I hear what you're saying. But at the same time, I think D&D is a very sophisticated rules set designed to be adaptable for lots of styles of play. At its best, it can strikingly resemble good literature and be a far cry from a hack and slash lootin-tootin dungeon crawl. Depending on the communal authors sitting at the gaming table, playing with ethical dilemmas and consequences can be great fun. I would argue that D&D is absolutely equipped to run this sort of game.

BTW, for this style game, I wouldn't hesitate to recommend Dynasties and Demagogues.
 

dragonlordofpoondari said:
I hear what you're saying. But at the same time, I think D&D is a very sophisticated rules set designed to be adaptable for lots of styles of play.

Agreed.

I have found, though, that a lot of players seem to have a little 'mental switch' that triggers when they're playing D&D (and often, any d20 game) and pushes them into a certain style.

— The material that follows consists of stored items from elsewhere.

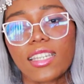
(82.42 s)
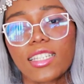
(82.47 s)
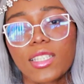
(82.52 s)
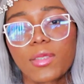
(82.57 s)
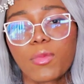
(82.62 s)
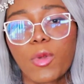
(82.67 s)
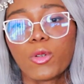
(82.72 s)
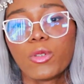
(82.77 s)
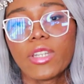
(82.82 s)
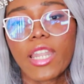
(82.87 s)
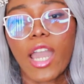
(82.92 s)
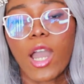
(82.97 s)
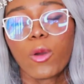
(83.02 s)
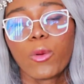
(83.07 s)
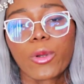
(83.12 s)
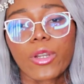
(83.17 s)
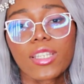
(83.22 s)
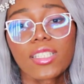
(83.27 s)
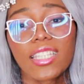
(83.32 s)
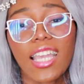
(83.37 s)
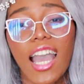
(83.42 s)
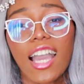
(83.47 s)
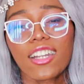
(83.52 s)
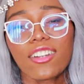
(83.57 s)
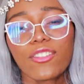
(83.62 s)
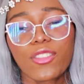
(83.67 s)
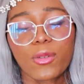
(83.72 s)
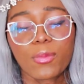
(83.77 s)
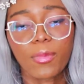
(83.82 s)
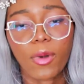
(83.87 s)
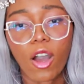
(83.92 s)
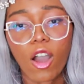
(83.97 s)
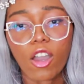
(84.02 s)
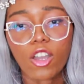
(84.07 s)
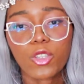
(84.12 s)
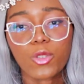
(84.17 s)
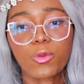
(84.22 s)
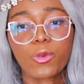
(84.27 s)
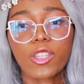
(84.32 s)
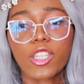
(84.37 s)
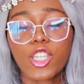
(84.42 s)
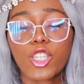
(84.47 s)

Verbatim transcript: DeX Mode now works out of the box with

This seems to be a bit less true with other games... of course, it could just be the people I game with.

This is similar, but I don't think related to, the switches that control their behaviour when the character sheet has "Paladin", "Lawful Good", "Chaotic Neutral" or "Evil" on it. Sometimes, I wish I'd done a Psychology degree, so I could apply for funding to do a Doctorate in a study of character alignment as it affects players.